No habría mejor niñera: el gato dormía a la niña de un manotazo cariñoso en la almohada, idéntico gesto al de Lola en otros tiempos. La nieta era tan parecida que Clara pensó en ponerle el nombre de la madre, pero su madre la disuadió.

Consúltalo con Daniel. Es vuestra hija, aunque no viváis juntos. Pero ese milagro se quedará siempre. Habéis hecho demasiado por mantener las formas, pero ya toca más. Costará, pero por la niña merece la pena.

Clara acabó escuchando el consejo. Daniel se quedó sorprendido.

Nunca pensé que fueras tan sensata.

Algo se aprende, supongo. ¿Y tú qué dices?

Digo gracias.

¿Y eso?

Por anteponer a la niña sobre el orgullo. Te ayudaré.

Y Daniel cumplió.

Así, la pequeña Alicia vivió entre dos casas, sin entender por qué las cosas de los adultos son tan complicadas. Suerte, tenía dos cunas, dos conejitos de peluche uno en cada casa, una abuela Lola y una abuela Pilar. Pero el amor era uno solo.

Y, por encima de todos ellos, Quevedo siempre supo la verdad de aquella niña. Pero nunca la contó. No porque no pudiera, sino porque no hacía falta.

Porque todo el mundo bien sabe: si una madre gata es tierna, los gatitos lo serán igual.

Y a la pequeña Alicia no le faltó nada. Y llegará el día en que ella misma dé vida nueva al mundo, se incline sobre su bebé, le acaricie la mejilla y le diga:

Hola, mi pequeño. Te he esperado tanto tiempoY entonces, aunque el tiempo siga adelante y los problemas parezcan no acabarse nunca, habrá algo que Clara recordará siempre: aquel primer ronroneo en una noche fría, la sensación de miedos compartidos, y el calor de una familia construida con esfuerzo y ternura. Pasen los años, cambien las ciudades o los nombres, el eco de esas pequeñas batallas cotidianas seguirá en cada abrazo y en cada mirada de confianza.

Porque hay lujos que no tienen precio: el coraje de elegir el cariño por encima de lo fácil; la decisión de cuidar a quienes nos cuidan, aunque lleven bigotes o arrugas, aunque sean hijos, madres, abuelas o gatos. Y cada vida que llega a ese hogar, aunque traiga su propio equipaje, acaba encontrando su sitio entre la memoria de las manos, el olor a sopa, el mullido de un sofá al atardecer.

Algún día, Alicia crecerá y preguntará por ese animal de fotos desteñidas que su madre nombra con sonrisa emocionada.

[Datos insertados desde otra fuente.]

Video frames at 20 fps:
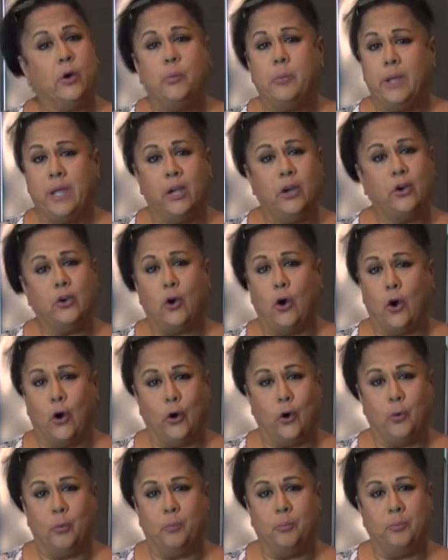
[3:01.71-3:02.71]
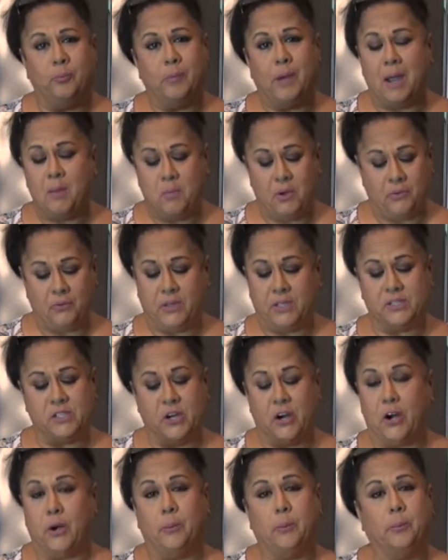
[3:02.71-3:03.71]
or go home. My muffins
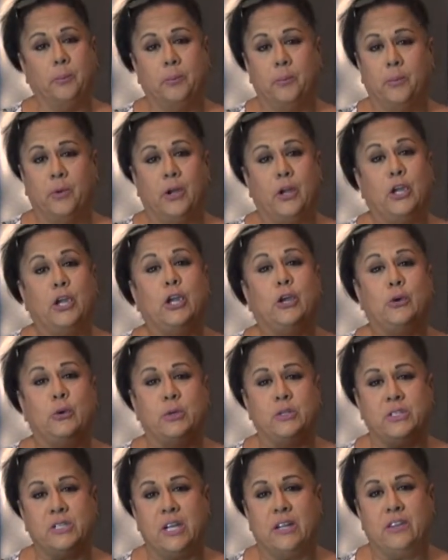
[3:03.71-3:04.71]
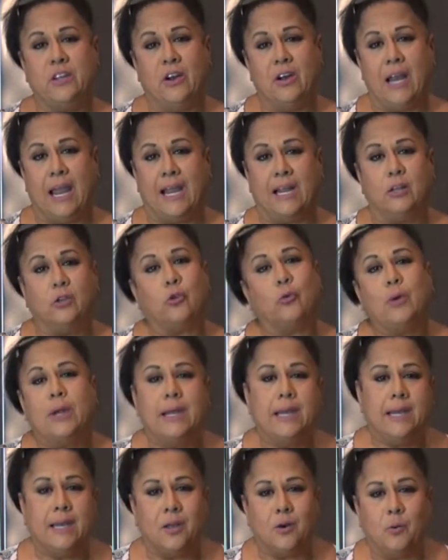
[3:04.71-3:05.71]
are huge. They're like
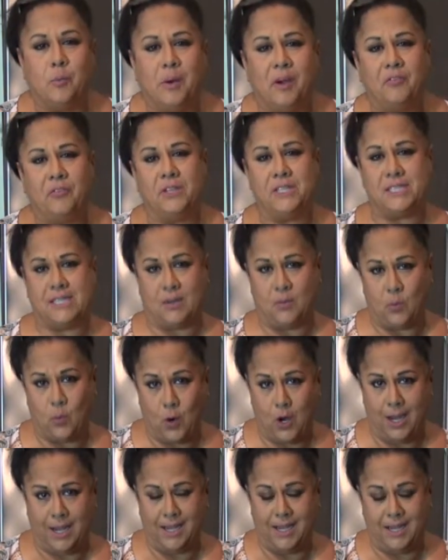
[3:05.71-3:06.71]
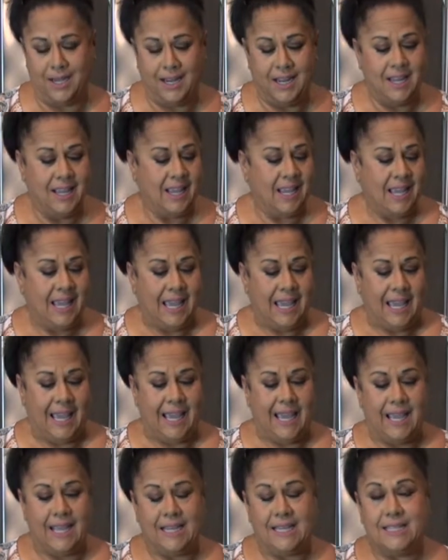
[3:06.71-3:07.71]
3 little muffins in one.
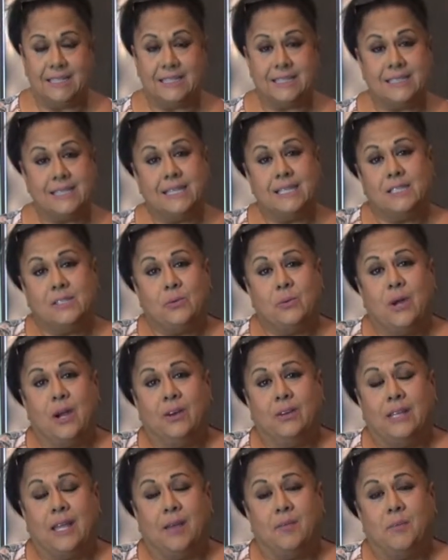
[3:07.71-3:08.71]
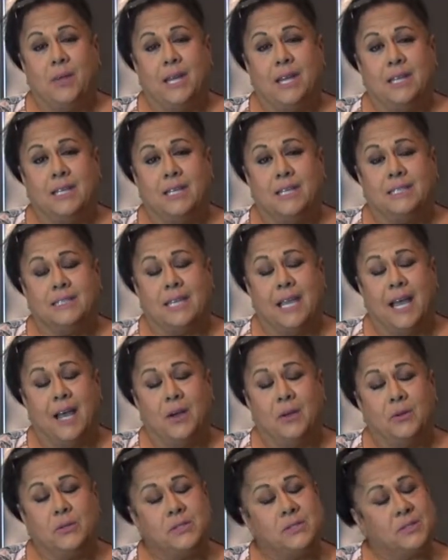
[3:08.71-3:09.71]
And since we aren't that many in this
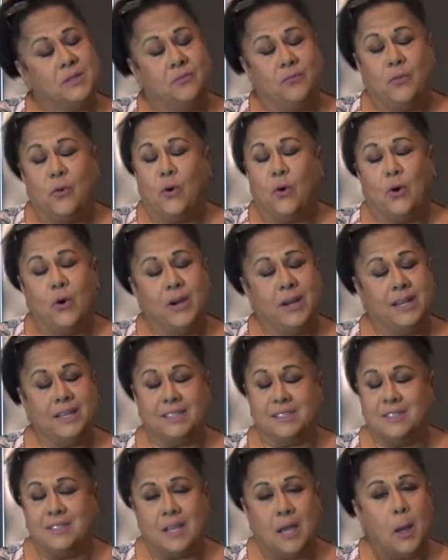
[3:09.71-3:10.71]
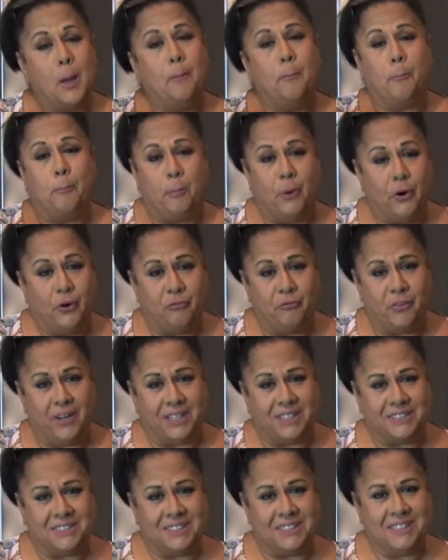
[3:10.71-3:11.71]
house, 4 is
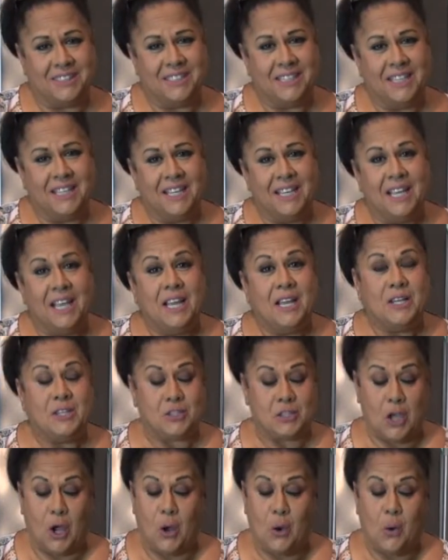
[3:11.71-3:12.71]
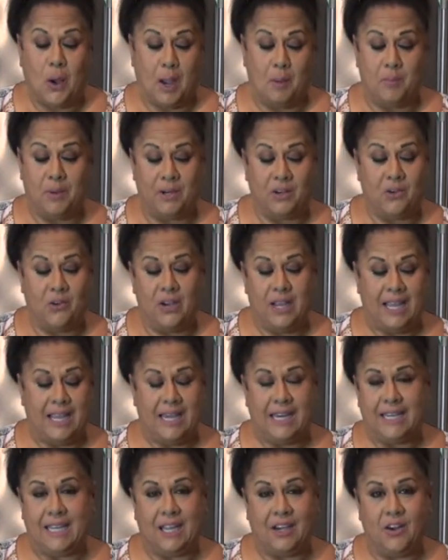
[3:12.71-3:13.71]
perfect. So I'm gonna go
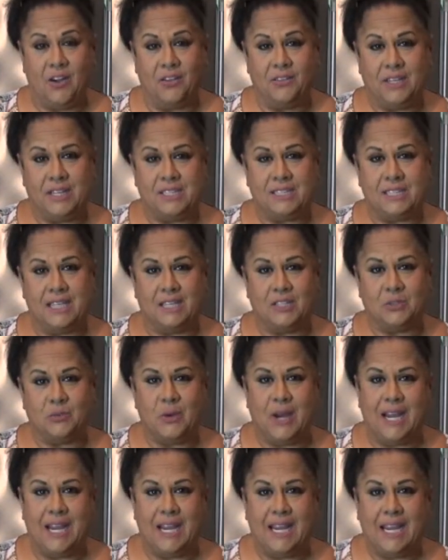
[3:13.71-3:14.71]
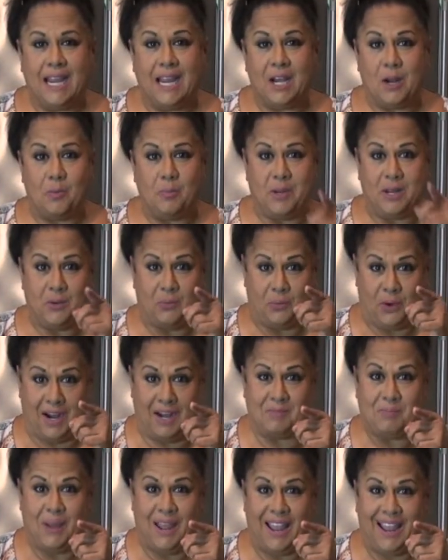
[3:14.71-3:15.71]
ahead and get all these things ready, and I'll be
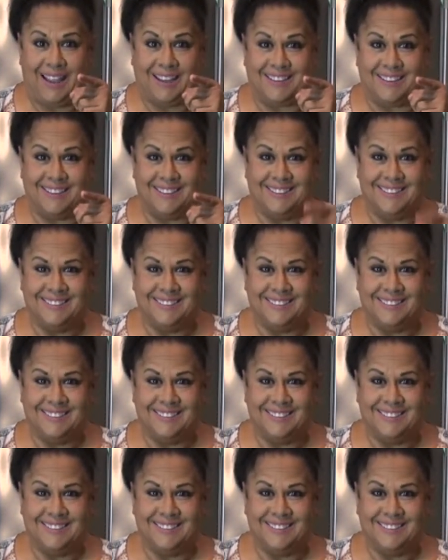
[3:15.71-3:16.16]
right back.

Y Clara, ahora sabia sin saberlo, dirá simplemente:

Fue quien nos enseñó que siempre podemos empezar de nuevo, incluso cuando parece demasiado caro. Porque hay cosas dirá, abrazando a su hija que solo una familia, y algún gato testarudo, pueden enseñarte.

Entonces, Alicia sabrá que el mayor de los lujos es, en realidad, nunca rendirse en el amor. Aunque la factura asuste, es el único precio que siempre merece la pena pagar.